Une visite centrée sur le pétrole et l'électricité

Le chef du gouvernement irakien doit partir pour Washington avec une délégation de haut niveau, à l'invitation du président américain, a indiqué dimanche 12 juillet le porte-parole du gouvernement, Haidar al-Aboudi. La date précise de l'entretien avec Donald Trump n'a pas été annoncée.

Les échanges porteront principalement sur le développement des relations économiques, les investissements et les dossiers énergétiques, en particulier le pétrole et l'électricité, selon le porte-parole. La visite doit durer une semaine et Bagdad espère y convaincre de nouveaux investisseurs, dans un contexte de forte dégradation économique liée aux hostilités régionales et à l'arrêt des exportations de pétrole.

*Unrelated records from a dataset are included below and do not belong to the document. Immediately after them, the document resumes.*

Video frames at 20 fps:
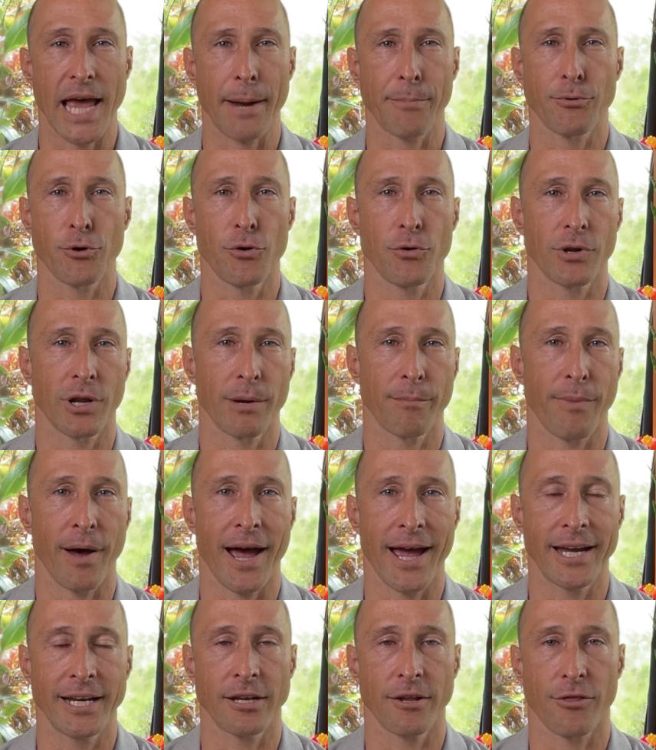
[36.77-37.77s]
Taproot
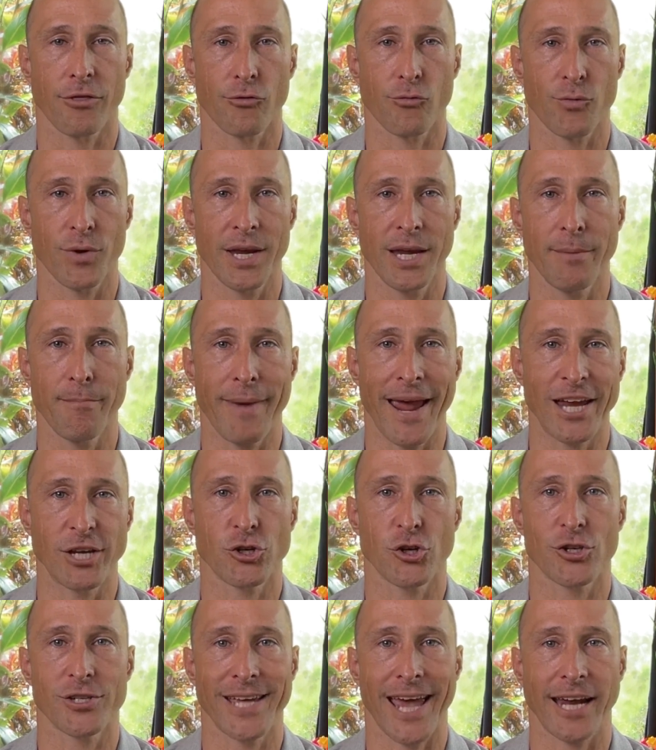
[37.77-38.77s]
combined three
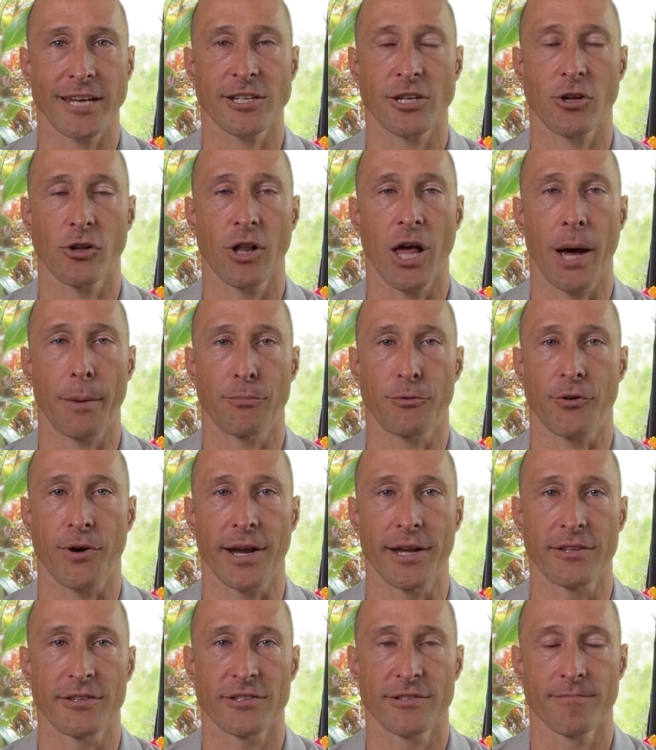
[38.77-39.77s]
major technical
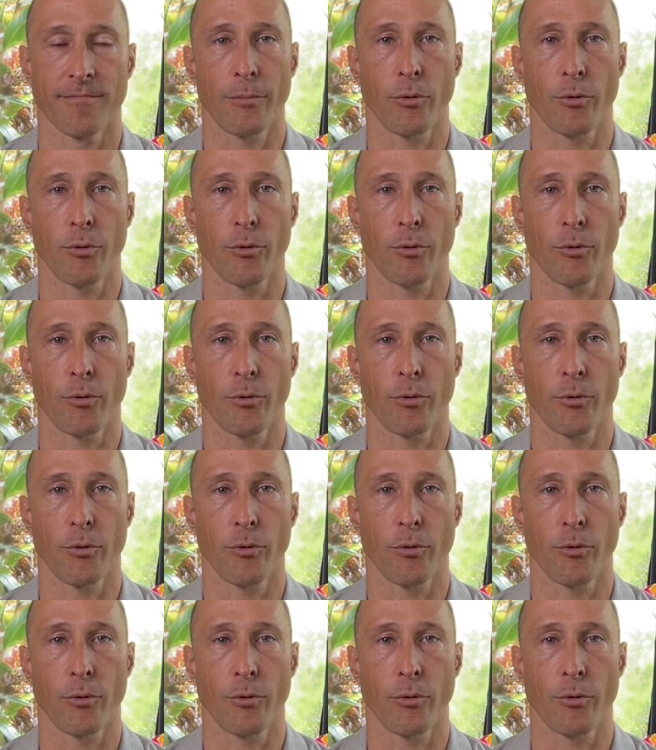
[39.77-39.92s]
upgrades.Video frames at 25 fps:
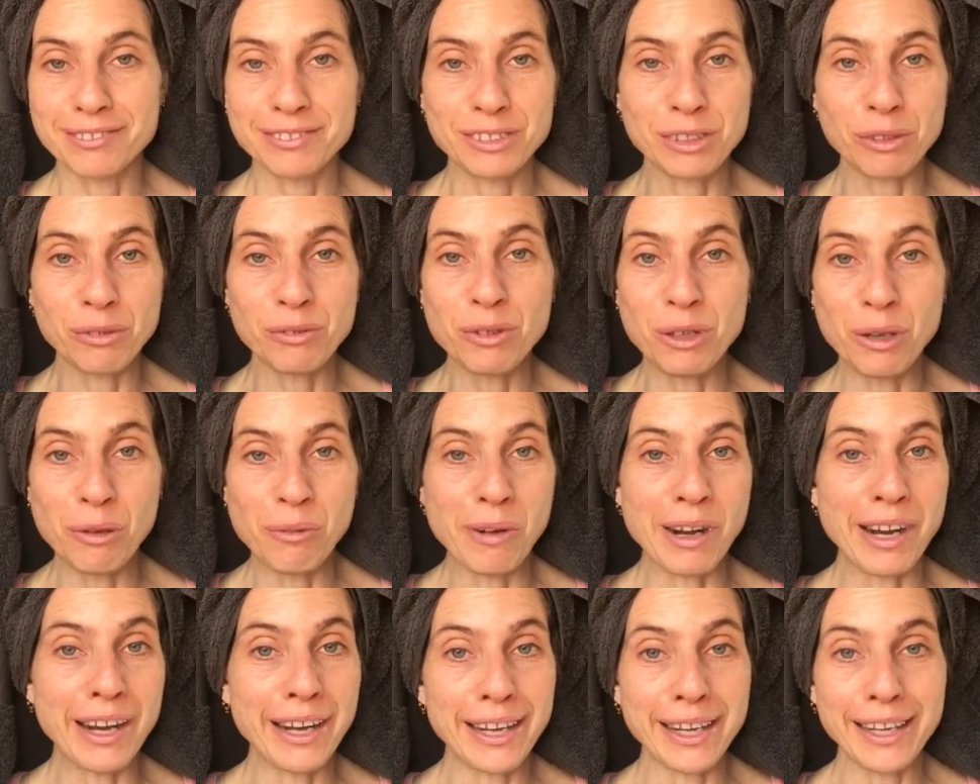Don't know
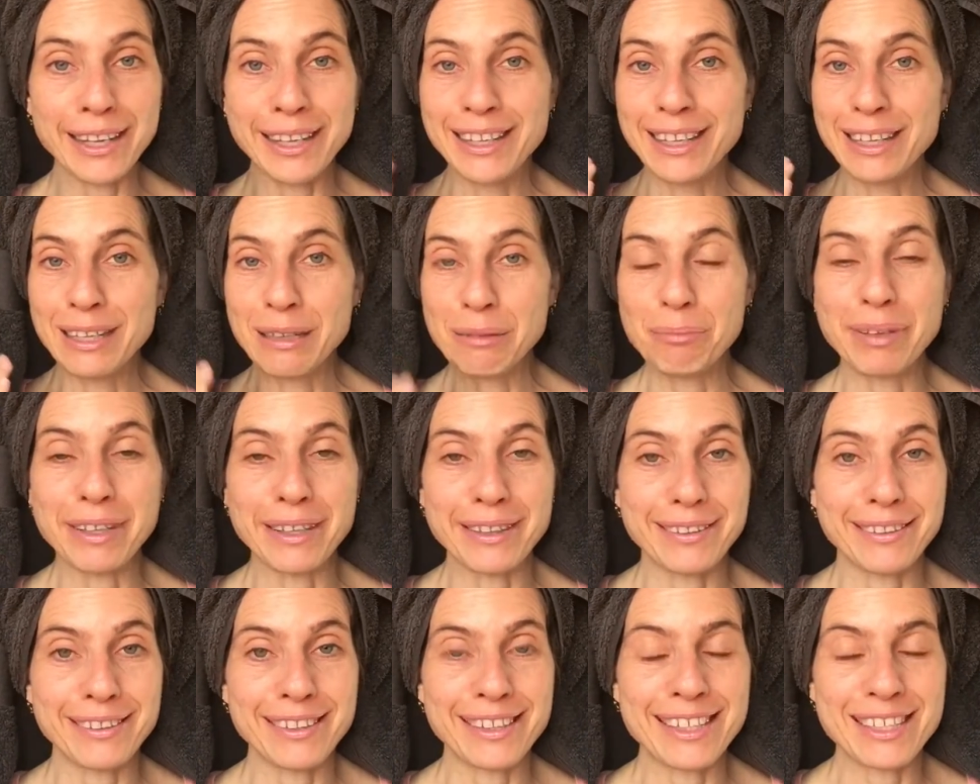why,
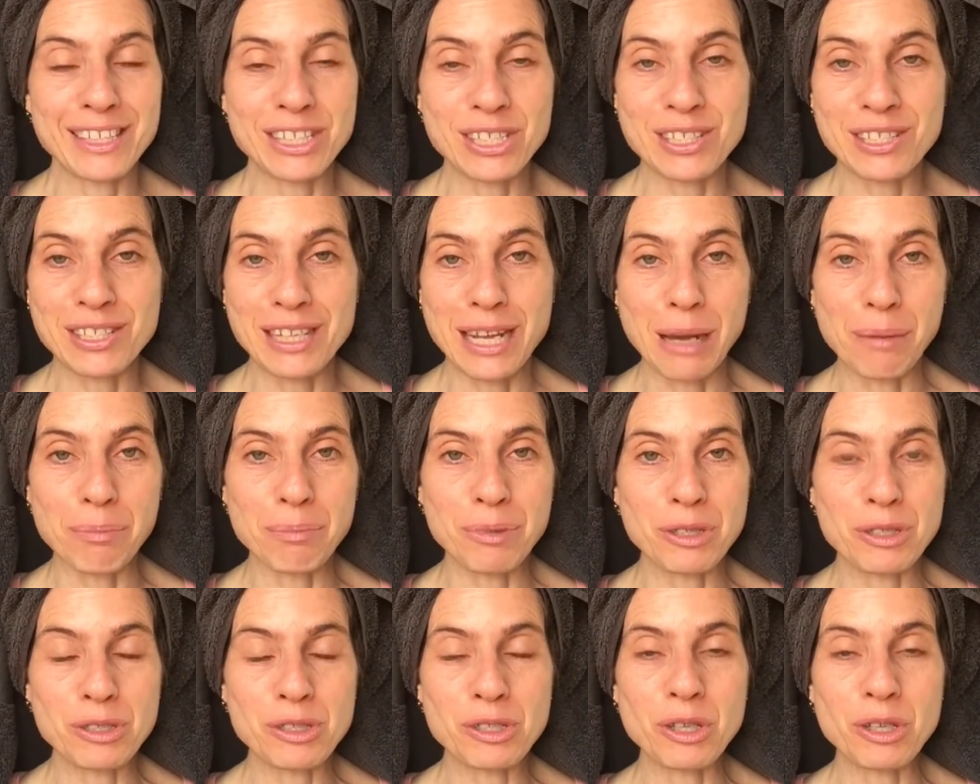but it just happened.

Plusieurs accords ont déjà été conclus ces derniers mois entre Bagdad et des entreprises pétrolières américaines. D'autres signatures sont attendues à Washington, dont un contrat prévoyant un échange de 500 000 barils de pétrole par jour contre une amélioration de l'approvisionnement électrique irakien.

Le désarmement des groupes pro-iraniens conditionne l'appui américain

Ali al-Zaidi a pris ses fonctions en avril avec l'assentiment de Washington, alors que les États-Unis demandent à Bagdad de désarmer les groupes pro-iraniens actifs en Irak. Ces factions sont accusées d'avoir mené des centaines d'attaques contre des infrastructures américaines dans le pays pendant la guerre au Moyen-Orient, déclenchée fin février.

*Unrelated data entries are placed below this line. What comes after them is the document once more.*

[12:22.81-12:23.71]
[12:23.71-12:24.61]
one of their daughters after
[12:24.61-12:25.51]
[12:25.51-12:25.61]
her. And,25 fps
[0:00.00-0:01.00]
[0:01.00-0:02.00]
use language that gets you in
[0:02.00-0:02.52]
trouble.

Le porte-parole du gouvernement a présenté le rétablissement du monopole de l'État sur les armes comme une condition de stabilité et d'attractivité économique. Il a estimé que ce préalable devait permettre « d'assurer la stabilité intérieure [...] et attirer des investisseurs à même de stimuler » l'économie.

Le Premier ministre a promis de désarmer les groupes pro-iraniens, mais certaines factions puissantes refusent de s'aligner sur cette orientation. L'Irak tente depuis plusieurs années de maintenir un équilibre entre les États-Unis et l'Iran, deux partenaires essentiels de Bagdad mais adversaires stratégiques l'un de l'autre.

Une économie dépendante du brut et un réseau électrique défaillant

L'Irak figure parmi les membres fondateurs de l'OPEP et reste très dépendant de ses ventes de brut. D'après l'Energy Information Administration américaine, les recettes d'exportation pétrolière, essentiellement issues du brut, ont représenté environ 90% des recettes publiques irakiennes en 2023, sur la base des données du FMI.

Selon le rapport mensuel de l'Agence internationale de l'énergie publié en juillet 2026, la production irakienne de brut a été évaluée à 4,35 millions de barils par jour en mai 2026. Le 16 juin, l'OPEP a indiqué que sept pays de l'OPEP+, dont l'Irak, avaient examiné un ajustement de production de 188 000 barils par jour dans le cadre de leurs réductions volontaires.

Malgré ses ressources en hydrocarbures, l'Irak ne fournit que quelques heures d'électricité publique par jour à une grande partie de sa population. Les manifestations contre les coupures sont récurrentes, surtout pendant l'été, lorsque les températures atteignent régulièrement 50°C.

Washington a récemment repris les envois de liquidités correspondant aux revenus pétroliers irakiens, gérés depuis 2003 par la Réserve fédérale de New York. Ces transferts avaient été suspendus plus tôt cette année afin d'accentuer la pression sur Bagdad pour obtenir le désarmement des groupes armés soutenus par l'Iran.